Monday, January 7th 2013

AMD Rebrands Radeon HD 7000 Series GPUs to HD 8000 for OEMs

It turns out that the "Radeon HD 8950" that Lenovo's Erazer X700 ships with, is yet another example of GPU makers shamelessly rebranding previous-generation GPUs, to the whims of pre-built PC makers. One of our forum members spotted this page on AMD's website, which lists the specs-sheets of nine OEM-exclusive Radeon HD 8000 series SKUs, which reveal them to be complete rebrands of their HD 7000-series counterparts. If you're into pre-built PCs, and planning to buy one soon, watch out what's crunching pixels in it.
Add your own comment

61 Comments on AMD Rebrands Radeon HD 7000 Series GPUs to HD 8000 for OEMs

#51
Kaynar
According to AMD's official website the HD8970 GHZ edition has the same specs as an 7970GHz

the 8970:

www.amd.com/us/products/desktop/graphics/oem-solutions/Pages/desktop.aspx#2

www.amd.com/us/Documents/AMD_Radeon_HD_8970_Feature_Summary.pdf

and the 7970 sheet:

www.amd.com/us/products/desktop/graphics/7000/7970ghz/Pages/radeon-7970GHz.aspx#3

so it is generally official, the 8000 series is a consumer buying trick as we have already seen in the past.
Posted on Reply
#52
eidairaman1
The Exiled Airman
It is not out yet, once its out then we will determine what it is
KaynarAccording to AMD's official website the HD8970 GHZ edition has the same specs as an 7970GHz

the 8970:

www.amd.com/us/products/desktop/graphics/oem-solutions/Pages/desktop.aspx#2

www.amd.com/us/Documents/AMD_Radeon_HD_8970_Feature_Summary.pdf

and the 7970 sheet:

www.amd.com/us/products/desktop/graphics/7000/7970ghz/Pages/radeon-7970GHz.aspx#3

so it is generally official, the 8000 series is a consumer buying trick as we have already seen in the past.
Posted on Reply
#53
McSteel
cdawallHow will this hurt sales? When the people who buy the vast majority of these rigs configure them on Dell or Lenovo's or HP's site or see them in the local bestbuy and one has an 8950 in it the highest number card sold do you really think they are going to spend hours researching if that is a rebranded card or blindly purchase it? Do you really think for a second the people purchasing a PREBUILT PC give two flying hoots what rebrands in their PC as long as it is the fastest sold? No one is telling you to run out and spend 3 times as much as the hardware is worth for a prebuilt, but people buy them and right now the 8950 sounds like the fastest card out there.

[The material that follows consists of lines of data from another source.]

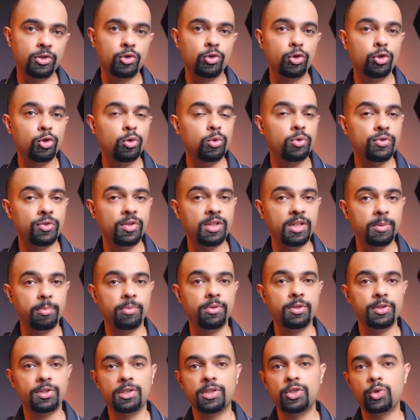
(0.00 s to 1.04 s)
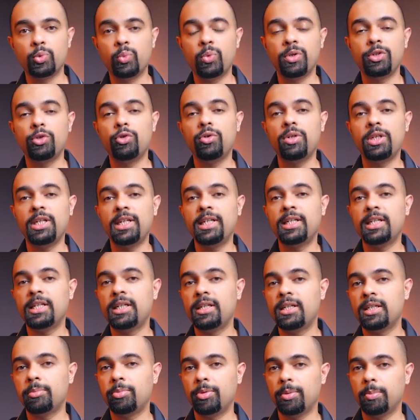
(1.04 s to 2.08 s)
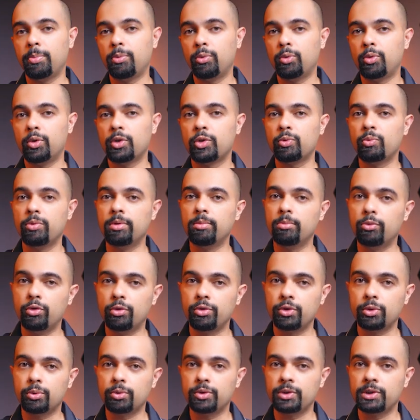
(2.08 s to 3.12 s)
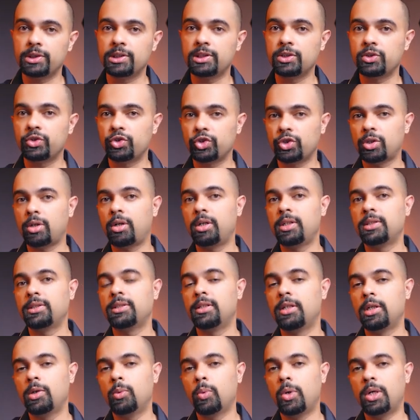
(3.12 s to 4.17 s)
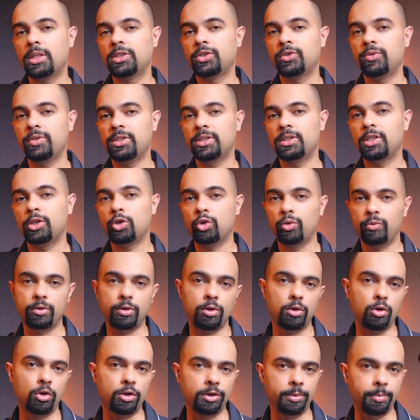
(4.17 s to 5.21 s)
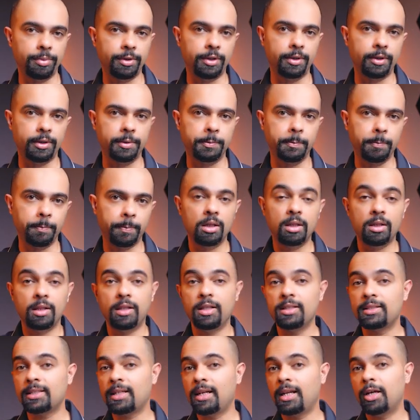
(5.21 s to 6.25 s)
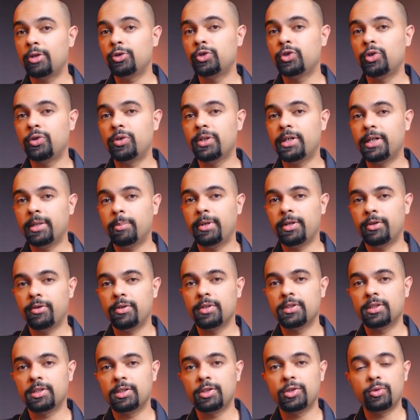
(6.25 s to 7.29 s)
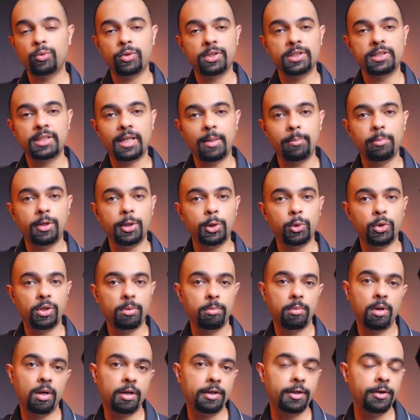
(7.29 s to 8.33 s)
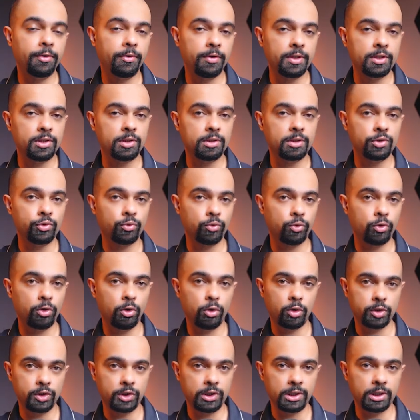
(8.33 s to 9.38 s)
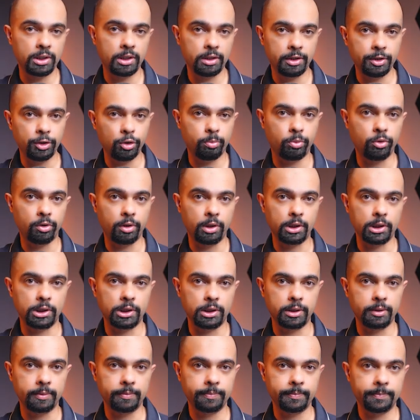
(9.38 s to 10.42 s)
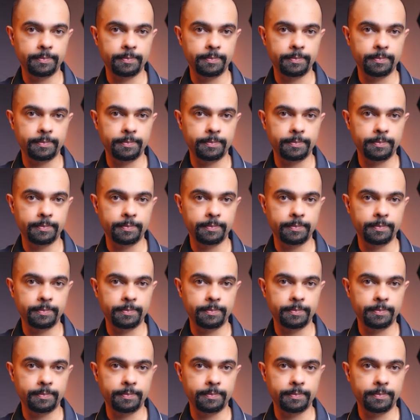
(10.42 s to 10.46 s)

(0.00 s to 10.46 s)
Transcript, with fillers: is to use deep research when you need in-depth reports with more sources, charts, and advanced reasoning over a longer period. This allows you to get better results, for example, doing market research for launching a new product.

Why do you think OEM's have terrible graphics cards with 4GB of onboard ram? Do you really think a GT620 can use 4GB of ram? On a spec sheet that looks great just like the 16GB of slow as heck ram they stuffed in next to it. OEM prebuilts are a numbers game and big numbers sell. Move on. You can get your panties in a wad all you want, but you are never going to stop it.
I am out to buy a PC that has an HD 8780 in it. I have read an HD 8780 review on TPU, and was very impressed by it, hence my decision to buy. I see Dell offering a desktop machine that boasts HD 8780. I may or may not notice that Dell's specs for that card differ from what I've seen in the mentioned review. I may or may not realize what AMD has done, and I decide to buy the Dell. I have been mislead, and once I discover it, I will return the desktop, outraged, I will voice my protest everywhere I can.

Hurt sales.
Posted on Reply
#54
cdawall
where the hell are my stars
McSteelI am out to buy a PC that has an HD 8780 in it. I have read an HD 8780 review on TPU, and was very impressed by it, hence my decision to buy. I see Dell offering a desktop machine that boasts HD 8780. I may or may not notice that Dell's specs for that card differ from what I've seen in the mentioned review. I may or may not realize what AMD has done, and I decide to buy the Dell. I have been mislead, and once I discover it, I will return the desktop, outraged, I will voice my protest everywhere I can.

Hurt sales.
When are you going to discover it when you couldn't be bothered to read the spec sheet to begin with.
Posted on Reply
#55
n-ster
If I understand, they will only be available through OEM so the OEM and one that has a review here would be exactly the same
Posted on Reply
#56
Peter1986C
This is the same kind of outrage as when it appeared that the HD 6770 was "secretly" a 5770 (as was publicly announced and thus no deceipt). Whatever <shrug>
Posted on Reply
#57
erocker
*
Wow! Rebranding everything for OEM desktops. That is pathetic.
Posted on Reply
#58
Widjaja
Most people who go out and purchase a per-built desktop will never know this happened and most likely don't care so despite us computer enthusiasts seeing this as a pretty crappy thing to do, they can get away with it.
Posted on Reply
#59
cadaveca
My name is Dave
I think it's less confusing than 7970, 7970 GHZ, 7950, 7950 GHZ, 7950 BOOST, 7870, 7870XT, 7870 BOOST...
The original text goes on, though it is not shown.